◆ Activity
Write out each record below exactly as it appears, with no pictures.

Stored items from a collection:

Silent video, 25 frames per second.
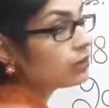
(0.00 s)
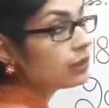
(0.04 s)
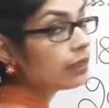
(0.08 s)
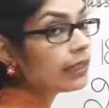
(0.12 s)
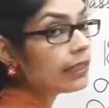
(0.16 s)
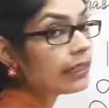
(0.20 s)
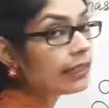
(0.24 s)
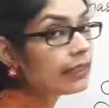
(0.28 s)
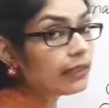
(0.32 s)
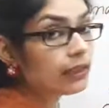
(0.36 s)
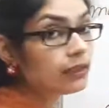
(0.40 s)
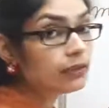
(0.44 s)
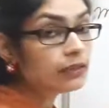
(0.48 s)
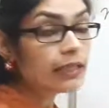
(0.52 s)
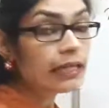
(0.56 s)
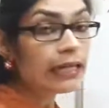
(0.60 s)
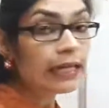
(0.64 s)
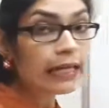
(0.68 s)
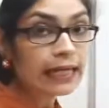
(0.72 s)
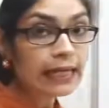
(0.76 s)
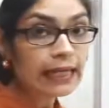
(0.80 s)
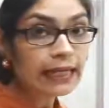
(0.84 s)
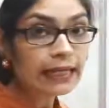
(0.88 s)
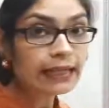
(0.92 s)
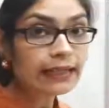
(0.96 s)
it is
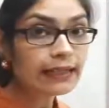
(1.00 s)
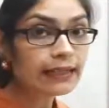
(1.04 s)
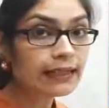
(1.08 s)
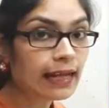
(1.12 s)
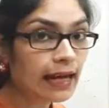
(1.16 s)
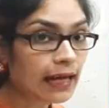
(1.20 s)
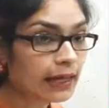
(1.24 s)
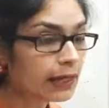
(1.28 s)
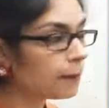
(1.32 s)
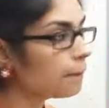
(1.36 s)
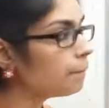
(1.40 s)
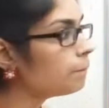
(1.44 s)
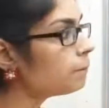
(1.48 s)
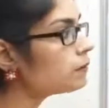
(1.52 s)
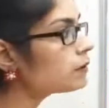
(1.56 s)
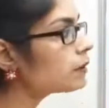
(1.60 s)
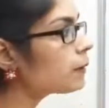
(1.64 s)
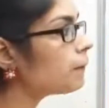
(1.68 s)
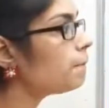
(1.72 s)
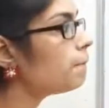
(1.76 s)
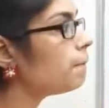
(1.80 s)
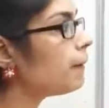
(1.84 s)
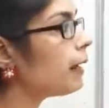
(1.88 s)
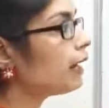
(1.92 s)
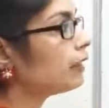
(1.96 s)
8 times
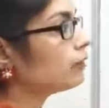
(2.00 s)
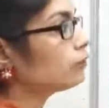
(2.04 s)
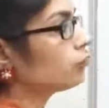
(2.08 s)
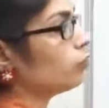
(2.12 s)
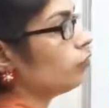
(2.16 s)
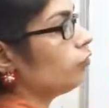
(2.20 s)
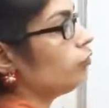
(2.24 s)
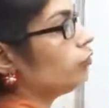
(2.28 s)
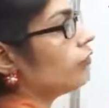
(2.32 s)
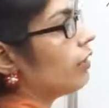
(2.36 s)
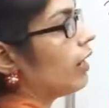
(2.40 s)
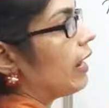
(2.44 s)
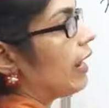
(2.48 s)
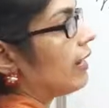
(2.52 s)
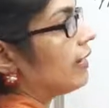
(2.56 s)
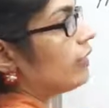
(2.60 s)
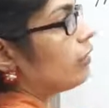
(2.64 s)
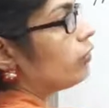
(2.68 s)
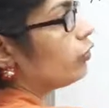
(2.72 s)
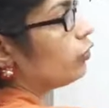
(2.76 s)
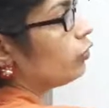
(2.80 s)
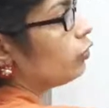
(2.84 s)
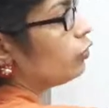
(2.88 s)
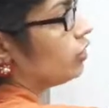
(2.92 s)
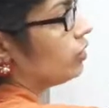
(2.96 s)
mass of
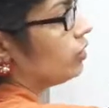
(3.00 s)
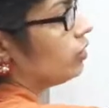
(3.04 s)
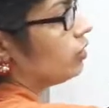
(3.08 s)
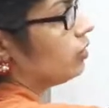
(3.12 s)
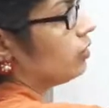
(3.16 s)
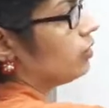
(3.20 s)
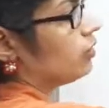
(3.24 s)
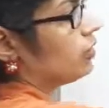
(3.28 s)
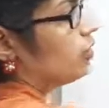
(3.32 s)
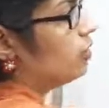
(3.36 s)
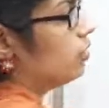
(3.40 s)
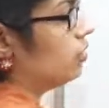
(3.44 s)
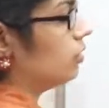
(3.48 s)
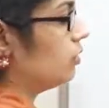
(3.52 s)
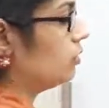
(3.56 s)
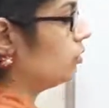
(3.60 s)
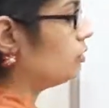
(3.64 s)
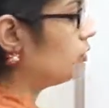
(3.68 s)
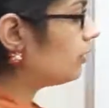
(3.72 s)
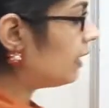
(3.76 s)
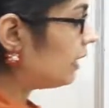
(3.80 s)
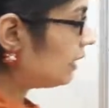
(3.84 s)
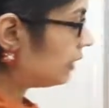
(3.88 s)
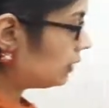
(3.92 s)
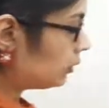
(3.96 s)
hydrogen. So
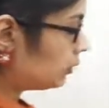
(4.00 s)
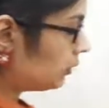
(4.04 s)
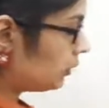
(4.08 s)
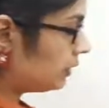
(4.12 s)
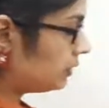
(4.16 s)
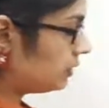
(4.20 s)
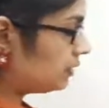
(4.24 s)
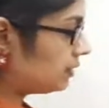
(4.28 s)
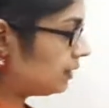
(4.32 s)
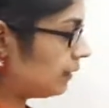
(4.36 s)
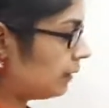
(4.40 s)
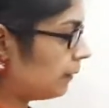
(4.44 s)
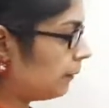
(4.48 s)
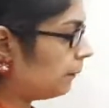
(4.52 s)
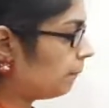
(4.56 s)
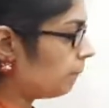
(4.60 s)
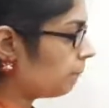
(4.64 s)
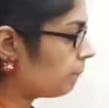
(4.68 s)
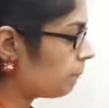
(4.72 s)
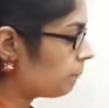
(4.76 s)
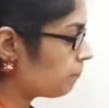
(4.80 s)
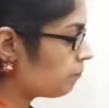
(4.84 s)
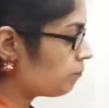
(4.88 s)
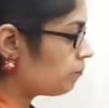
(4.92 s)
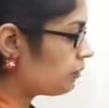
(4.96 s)
that's what say,
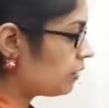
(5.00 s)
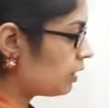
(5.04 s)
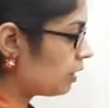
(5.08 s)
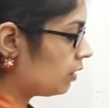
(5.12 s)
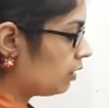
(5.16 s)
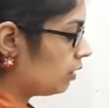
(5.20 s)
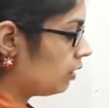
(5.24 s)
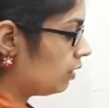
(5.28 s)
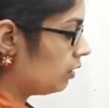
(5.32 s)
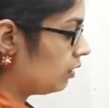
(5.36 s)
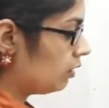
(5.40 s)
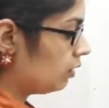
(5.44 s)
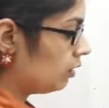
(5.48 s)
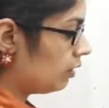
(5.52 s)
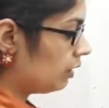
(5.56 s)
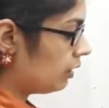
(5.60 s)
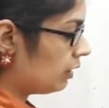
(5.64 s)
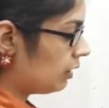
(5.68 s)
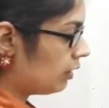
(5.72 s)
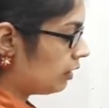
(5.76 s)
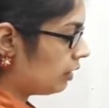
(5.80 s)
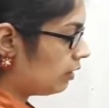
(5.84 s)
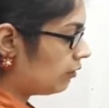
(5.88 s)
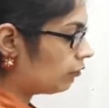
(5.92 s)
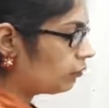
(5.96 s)

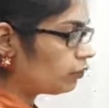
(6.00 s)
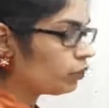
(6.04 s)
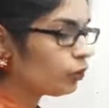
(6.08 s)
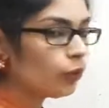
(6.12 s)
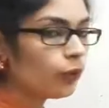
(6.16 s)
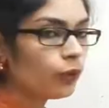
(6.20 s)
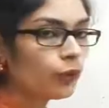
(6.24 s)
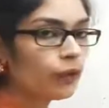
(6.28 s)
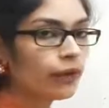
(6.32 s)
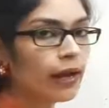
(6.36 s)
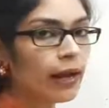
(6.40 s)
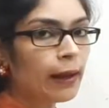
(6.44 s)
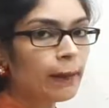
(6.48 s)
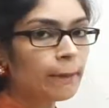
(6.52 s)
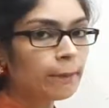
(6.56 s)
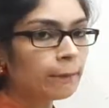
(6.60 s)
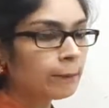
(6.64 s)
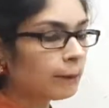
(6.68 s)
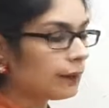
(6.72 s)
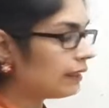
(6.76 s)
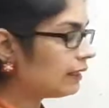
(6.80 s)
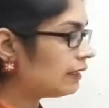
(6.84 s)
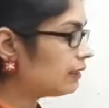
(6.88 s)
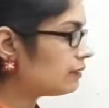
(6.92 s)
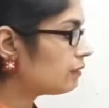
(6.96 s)
if 2 gram it
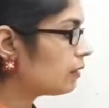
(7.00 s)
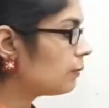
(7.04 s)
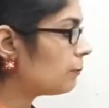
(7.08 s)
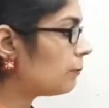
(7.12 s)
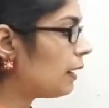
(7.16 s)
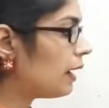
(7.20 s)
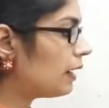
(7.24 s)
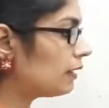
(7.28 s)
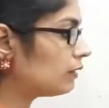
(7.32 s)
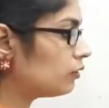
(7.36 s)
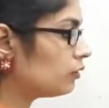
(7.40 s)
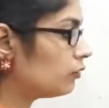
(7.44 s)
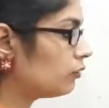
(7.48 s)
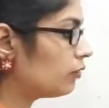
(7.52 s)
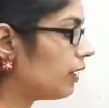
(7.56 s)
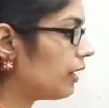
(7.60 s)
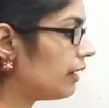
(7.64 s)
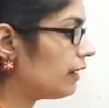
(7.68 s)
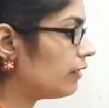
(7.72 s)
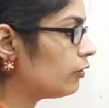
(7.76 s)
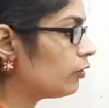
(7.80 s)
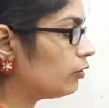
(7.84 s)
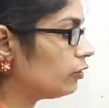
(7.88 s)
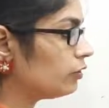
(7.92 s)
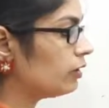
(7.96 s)
is the mass of
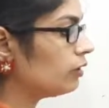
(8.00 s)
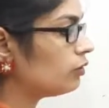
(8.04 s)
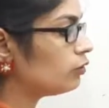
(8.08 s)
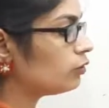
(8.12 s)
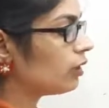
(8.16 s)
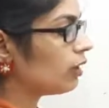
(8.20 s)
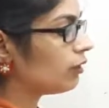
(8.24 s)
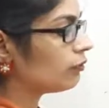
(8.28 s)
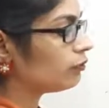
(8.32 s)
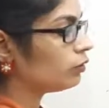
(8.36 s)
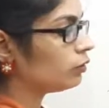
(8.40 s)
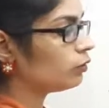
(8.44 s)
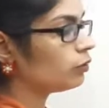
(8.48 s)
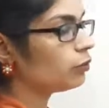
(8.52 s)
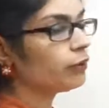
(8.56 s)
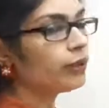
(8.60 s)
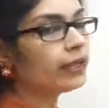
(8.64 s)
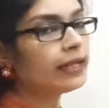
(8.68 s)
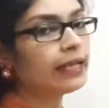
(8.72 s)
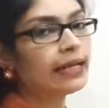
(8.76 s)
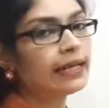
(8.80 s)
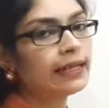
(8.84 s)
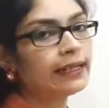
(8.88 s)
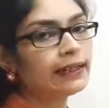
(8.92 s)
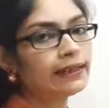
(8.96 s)
hydrogen, you have to do
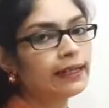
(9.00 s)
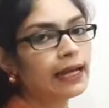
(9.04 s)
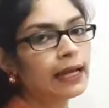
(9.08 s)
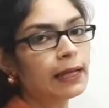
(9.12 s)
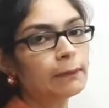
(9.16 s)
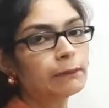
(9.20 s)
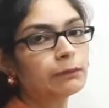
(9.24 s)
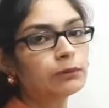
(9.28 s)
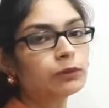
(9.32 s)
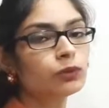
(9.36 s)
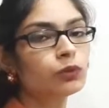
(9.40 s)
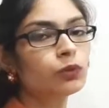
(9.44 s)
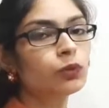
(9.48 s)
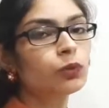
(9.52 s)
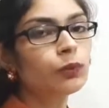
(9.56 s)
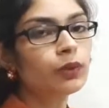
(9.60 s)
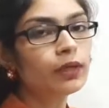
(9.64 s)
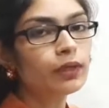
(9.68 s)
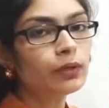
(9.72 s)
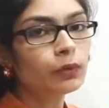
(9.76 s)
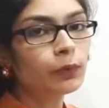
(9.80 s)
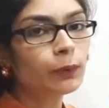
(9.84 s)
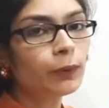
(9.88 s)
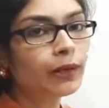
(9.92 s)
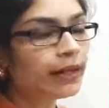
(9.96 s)
8 times. 2 into
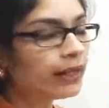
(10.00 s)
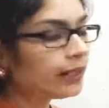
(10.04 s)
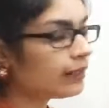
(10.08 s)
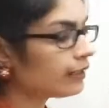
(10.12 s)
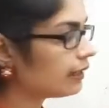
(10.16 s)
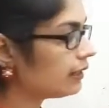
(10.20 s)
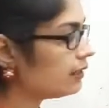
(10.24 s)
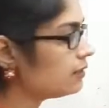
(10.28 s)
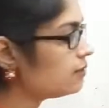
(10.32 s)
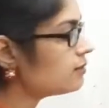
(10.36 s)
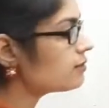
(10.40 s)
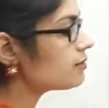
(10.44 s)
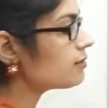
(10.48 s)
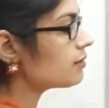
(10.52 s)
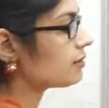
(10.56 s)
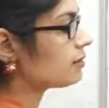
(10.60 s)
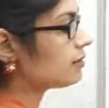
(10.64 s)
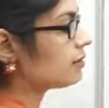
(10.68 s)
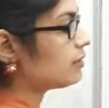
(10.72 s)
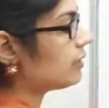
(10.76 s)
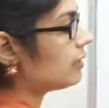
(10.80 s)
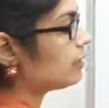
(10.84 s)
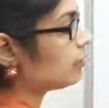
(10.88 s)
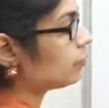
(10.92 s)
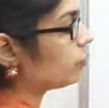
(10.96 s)
8 is
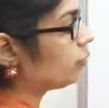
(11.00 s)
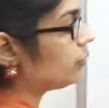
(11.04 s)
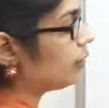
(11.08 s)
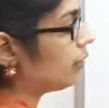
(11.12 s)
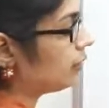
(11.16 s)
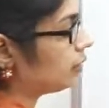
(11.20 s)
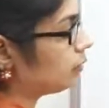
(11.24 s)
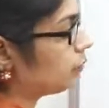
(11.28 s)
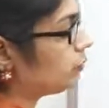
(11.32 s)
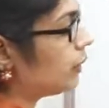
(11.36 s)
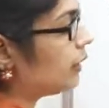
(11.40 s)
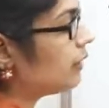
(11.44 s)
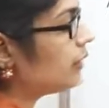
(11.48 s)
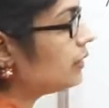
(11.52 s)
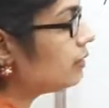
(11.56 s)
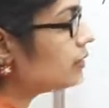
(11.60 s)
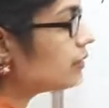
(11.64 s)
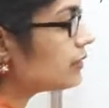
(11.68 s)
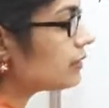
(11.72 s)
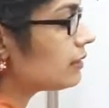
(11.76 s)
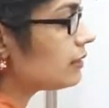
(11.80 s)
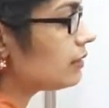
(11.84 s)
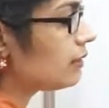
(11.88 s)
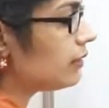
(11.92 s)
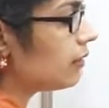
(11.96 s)
16. So that's why
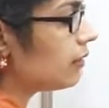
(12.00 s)
16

◆ Exercise solution
Silent video, 25 frames per second.
(0.00 s)
(0.04 s)
(0.08 s)
(0.12 s)
(0.16 s)
(0.20 s)
(0.24 s)
(0.28 s)
(0.32 s)
(0.36 s)
(0.40 s)
(0.44 s)
(0.48 s)
(0.52 s)
(0.56 s)
(0.60 s)
(0.64 s)
(0.68 s)
(0.72 s)
(0.76 s)
(0.80 s)
(0.84 s)
(0.88 s)
(0.92 s)
(0.96 s)
it is
(1.00 s)
(1.04 s)
(1.08 s)
(1.12 s)
(1.16 s)
(1.20 s)
(1.24 s)
(1.28 s)
(1.32 s)
(1.36 s)
(1.40 s)
(1.44 s)
(1.48 s)
(1.52 s)
(1.56 s)
(1.60 s)
(1.64 s)
(1.68 s)
(1.72 s)
(1.76 s)
(1.80 s)
(1.84 s)
(1.88 s)
(1.92 s)
(1.96 s)
8 times
(2.00 s)
(2.04 s)
(2.08 s)
(2.12 s)
(2.16 s)
(2.20 s)
(2.24 s)
(2.28 s)
(2.32 s)
(2.36 s)
(2.40 s)
(2.44 s)
(2.48 s)
(2.52 s)
(2.56 s)
(2.60 s)
(2.64 s)
(2.68 s)
(2.72 s)
(2.76 s)
(2.80 s)
(2.84 s)
(2.88 s)
(2.92 s)
(2.96 s)
mass of
(3.00 s)
(3.04 s)
(3.08 s)
(3.12 s)
(3.16 s)
(3.20 s)
(3.24 s)
(3.28 s)
(3.32 s)
(3.36 s)
(3.40 s)
(3.44 s)
(3.48 s)
(3.52 s)
(3.56 s)
(3.60 s)
(3.64 s)
(3.68 s)
(3.72 s)
(3.76 s)
(3.80 s)
(3.84 s)
(3.88 s)
(3.92 s)
(3.96 s)
hydrogen. So
(4.00 s)
(4.04 s)
(4.08 s)
(4.12 s)
(4.16 s)
(4.20 s)
(4.24 s)
(4.28 s)
(4.32 s)
(4.36 s)
(4.40 s)
(4.44 s)
(4.48 s)
(4.52 s)
(4.56 s)
(4.60 s)
(4.64 s)
(4.68 s)
(4.72 s)
(4.76 s)
(4.80 s)
(4.84 s)
(4.88 s)
(4.92 s)
(4.96 s)
that's what say,
(5.00 s)
(5.04 s)
(5.08 s)
(5.12 s)
(5.16 s)
(5.20 s)
(5.24 s)
(5.28 s)
(5.32 s)
(5.36 s)
(5.40 s)
(5.44 s)
(5.48 s)
(5.52 s)
(5.56 s)
(5.60 s)
(5.64 s)
(5.68 s)
(5.72 s)
(5.76 s)
(5.80 s)
(5.84 s)
(5.88 s)
(5.92 s)
(5.96 s)

(6.00 s)
(6.04 s)
(6.08 s)
(6.12 s)
(6.16 s)
(6.20 s)
(6.24 s)
(6.28 s)
(6.32 s)
(6.36 s)
(6.40 s)
(6.44 s)
(6.48 s)
(6.52 s)
(6.56 s)
(6.60 s)
(6.64 s)
(6.68 s)
(6.72 s)
(6.76 s)
(6.80 s)
(6.84 s)
(6.88 s)
(6.92 s)
(6.96 s)
if 2 gram it
(7.00 s)
(7.04 s)
(7.08 s)
(7.12 s)
(7.16 s)
(7.20 s)
(7.24 s)
(7.28 s)
(7.32 s)
(7.36 s)
(7.40 s)
(7.44 s)
(7.48 s)
(7.52 s)
(7.56 s)
(7.60 s)
(7.64 s)
(7.68 s)
(7.72 s)
(7.76 s)
(7.80 s)
(7.84 s)
(7.88 s)
(7.92 s)
(7.96 s)
is the mass of
(8.00 s)
(8.04 s)
(8.08 s)
(8.12 s)
(8.16 s)
(8.20 s)
(8.24 s)
(8.28 s)
(8.32 s)
(8.36 s)
(8.40 s)
(8.44 s)
(8.48 s)
(8.52 s)
(8.56 s)
(8.60 s)
(8.64 s)
(8.68 s)
(8.72 s)
(8.76 s)
(8.80 s)
(8.84 s)
(8.88 s)
(8.92 s)
(8.96 s)
hydrogen, you have to do
(9.00 s)
(9.04 s)
(9.08 s)
(9.12 s)
(9.16 s)
(9.20 s)
(9.24 s)
(9.28 s)
(9.32 s)
(9.36 s)
(9.40 s)
(9.44 s)
(9.48 s)
(9.52 s)
(9.56 s)
(9.60 s)
(9.64 s)
(9.68 s)
(9.72 s)
(9.76 s)
(9.80 s)
(9.84 s)
(9.88 s)
(9.92 s)
(9.96 s)
8 times. 2 into
(10.00 s)
(10.04 s)
(10.08 s)
(10.12 s)
(10.16 s)
(10.20 s)
(10.24 s)
(10.28 s)
(10.32 s)
(10.36 s)
(10.40 s)
(10.44 s)
(10.48 s)
(10.52 s)
(10.56 s)
(10.60 s)
(10.64 s)
(10.68 s)
(10.72 s)
(10.76 s)
(10.80 s)
(10.84 s)
(10.88 s)
(10.92 s)
(10.96 s)
8 is
(11.00 s)
(11.04 s)
(11.08 s)
(11.12 s)
(11.16 s)
(11.20 s)
(11.24 s)
(11.28 s)
(11.32 s)
(11.36 s)
(11.40 s)
(11.44 s)
(11.48 s)
(11.52 s)
(11.56 s)
(11.60 s)
(11.64 s)
(11.68 s)
(11.72 s)
(11.76 s)
(11.80 s)
(11.84 s)
(11.88 s)
(11.92 s)
(11.96 s)
16. So that's why
(12.00 s)
16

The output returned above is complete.